# Extracted material:
_ _ _ _

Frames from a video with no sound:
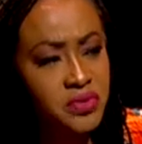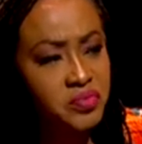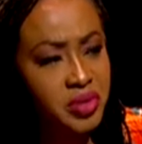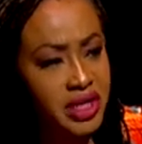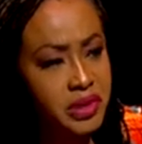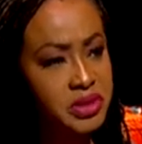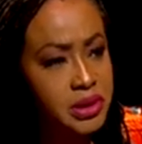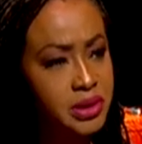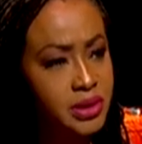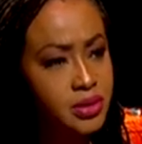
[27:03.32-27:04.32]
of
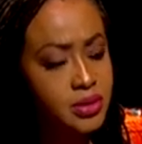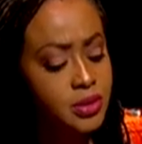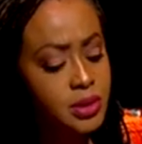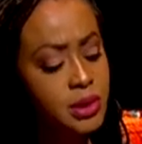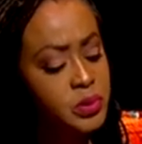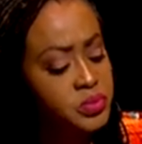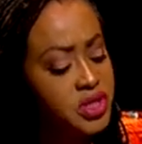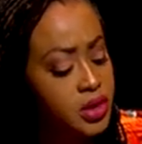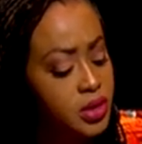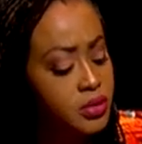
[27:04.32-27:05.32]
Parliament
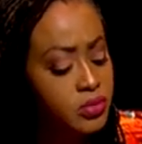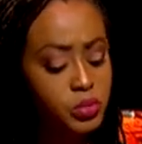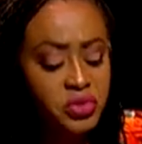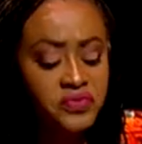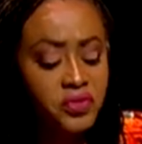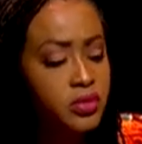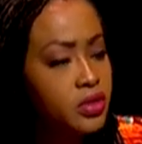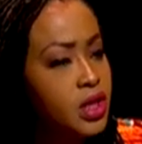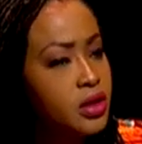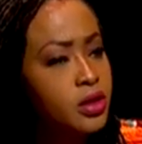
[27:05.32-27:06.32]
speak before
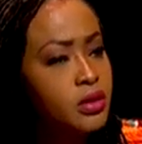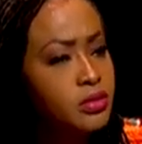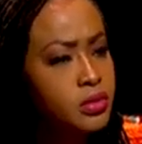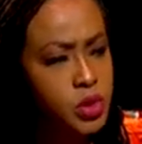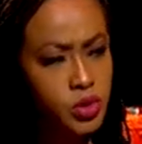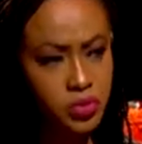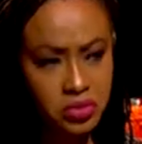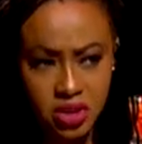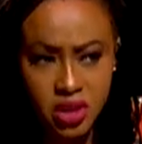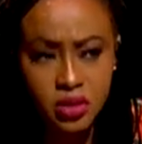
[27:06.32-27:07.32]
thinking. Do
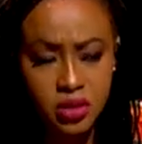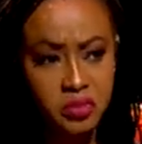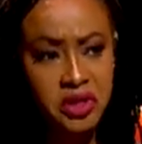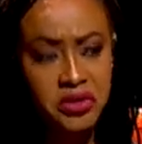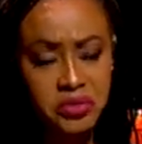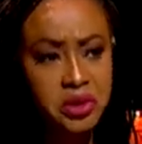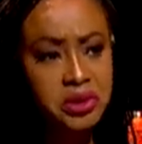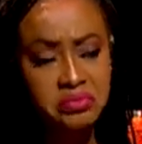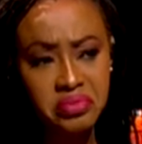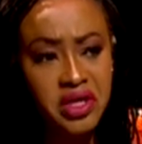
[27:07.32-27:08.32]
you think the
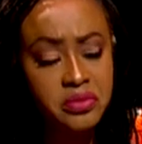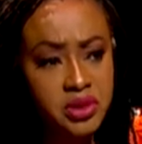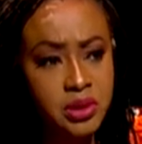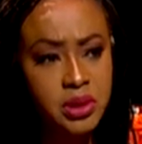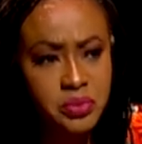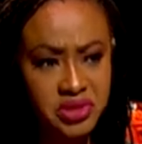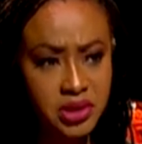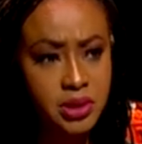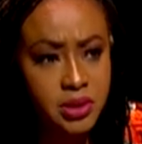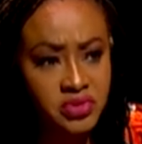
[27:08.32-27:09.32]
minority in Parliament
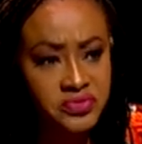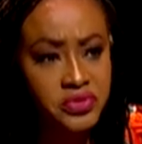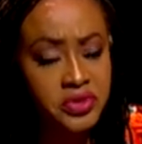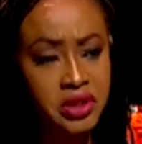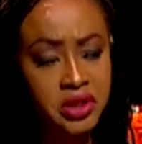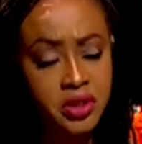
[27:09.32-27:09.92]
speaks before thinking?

_ _ _ _

# Problem statement:
Return the material in full and unaltered, minus its pictures.

# Result for this exercise:
Frames from a video with no sound:
[27:03.32-27:04.32]
of
[27:04.32-27:05.32]
Parliament
[27:05.32-27:06.32]
speak before
[27:06.32-27:07.32]
thinking. Do
[27:07.32-27:08.32]
you think the
[27:08.32-27:09.32]
minority in Parliament
[27:09.32-27:09.92]
speaks before thinking?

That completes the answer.